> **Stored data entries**

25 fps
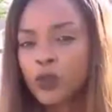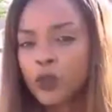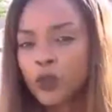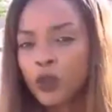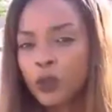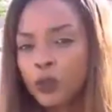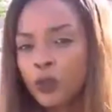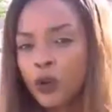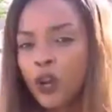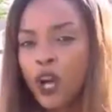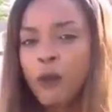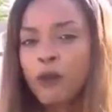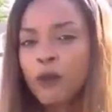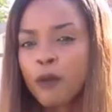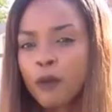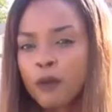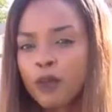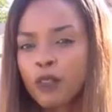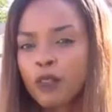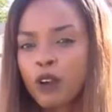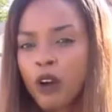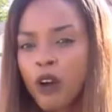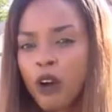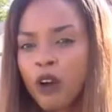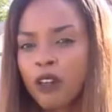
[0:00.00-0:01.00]
to a
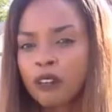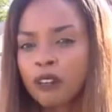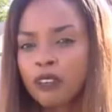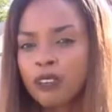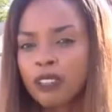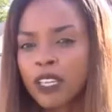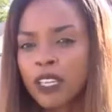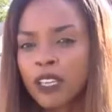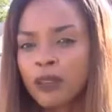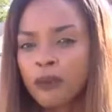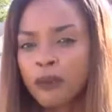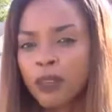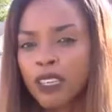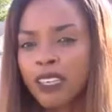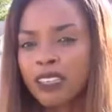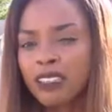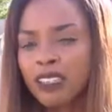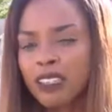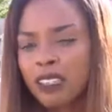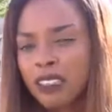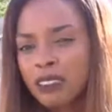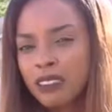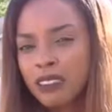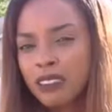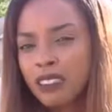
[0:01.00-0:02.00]
probable cause
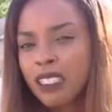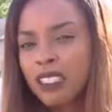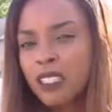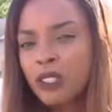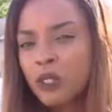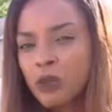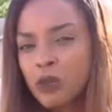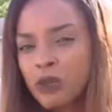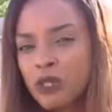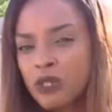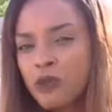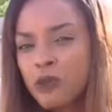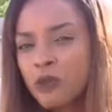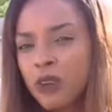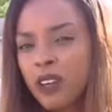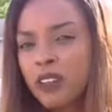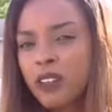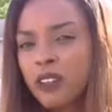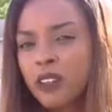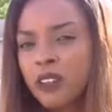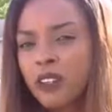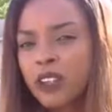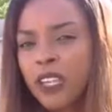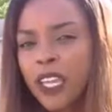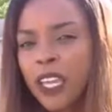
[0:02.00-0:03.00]
statement, Lingo's
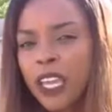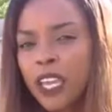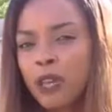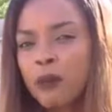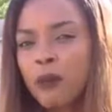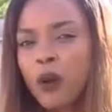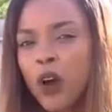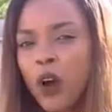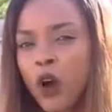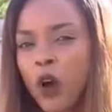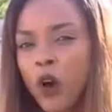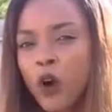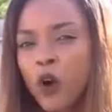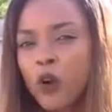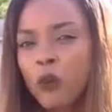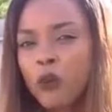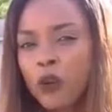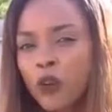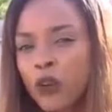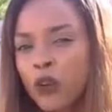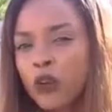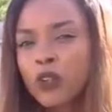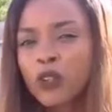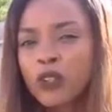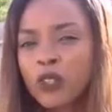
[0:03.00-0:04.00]
mother came home
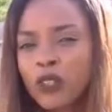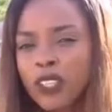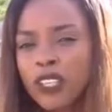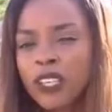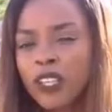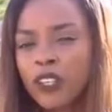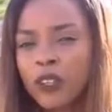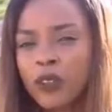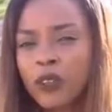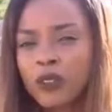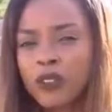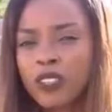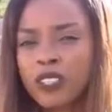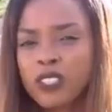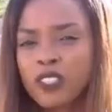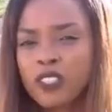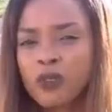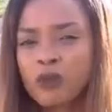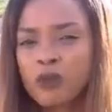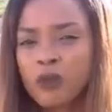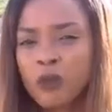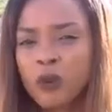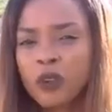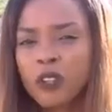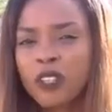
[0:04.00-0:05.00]
earlier
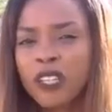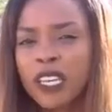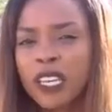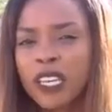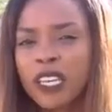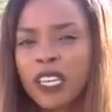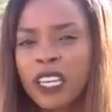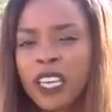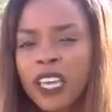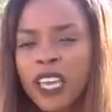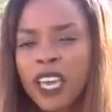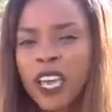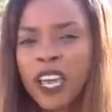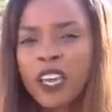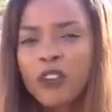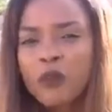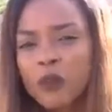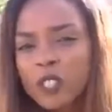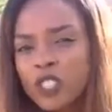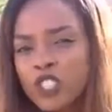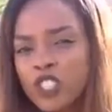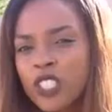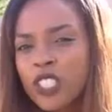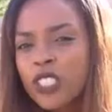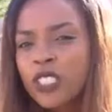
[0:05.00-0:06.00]
this morning, and
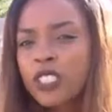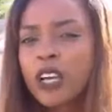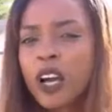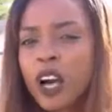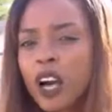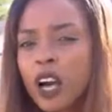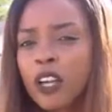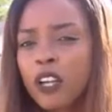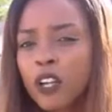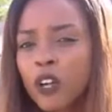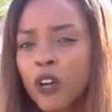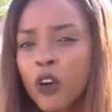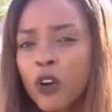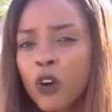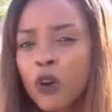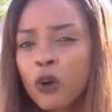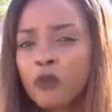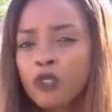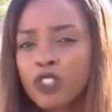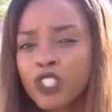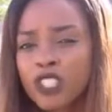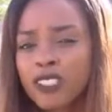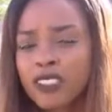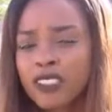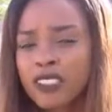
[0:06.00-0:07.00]
when she got
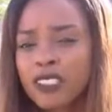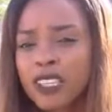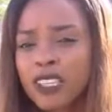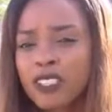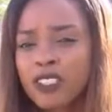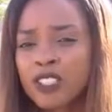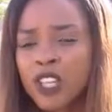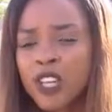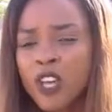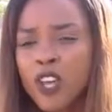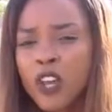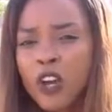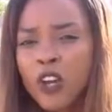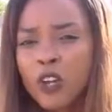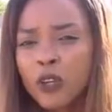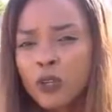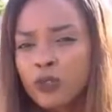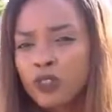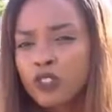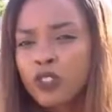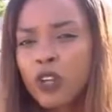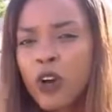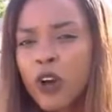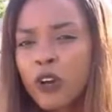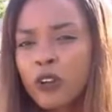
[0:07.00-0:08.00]
home, she says
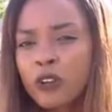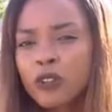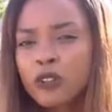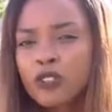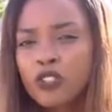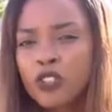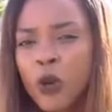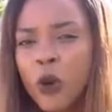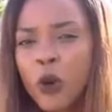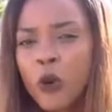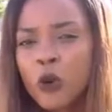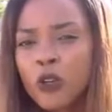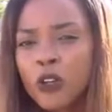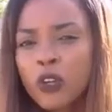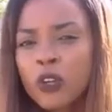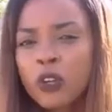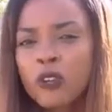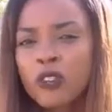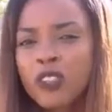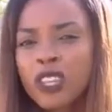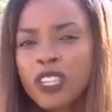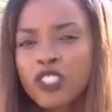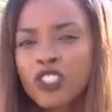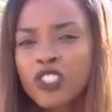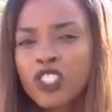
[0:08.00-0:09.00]
her daughter told
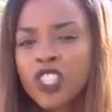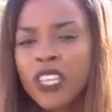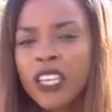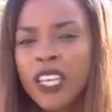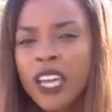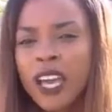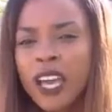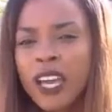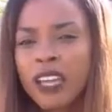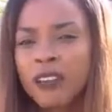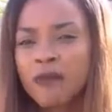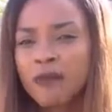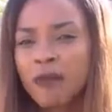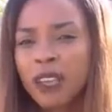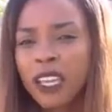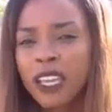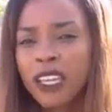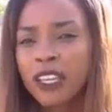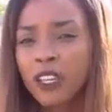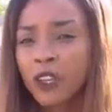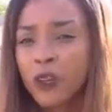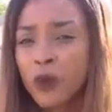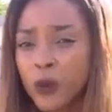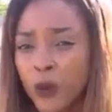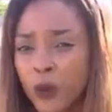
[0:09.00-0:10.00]
her that she had
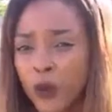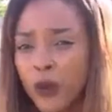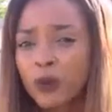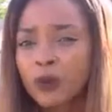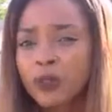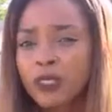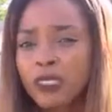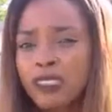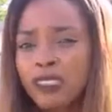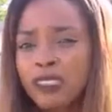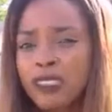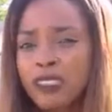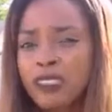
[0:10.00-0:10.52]
made a, quote,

> **Task requirements**
Give the records back verbatim, pictures excluded.

> **Task output**
25 fps
[0:00.00-0:01.00]
to a
[0:01.00-0:02.00]
probable cause
[0:02.00-0:03.00]
statement, Lingo's
[0:03.00-0:04.00]
mother came home
[0:04.00-0:05.00]
earlier
[0:05.00-0:06.00]
this morning, and
[0:06.00-0:07.00]
when she got
[0:07.00-0:08.00]
home, she says
[0:08.00-0:09.00]
her daughter told
[0:09.00-0:10.00]
her that she had
[0:10.00-0:10.52]
made a, quote,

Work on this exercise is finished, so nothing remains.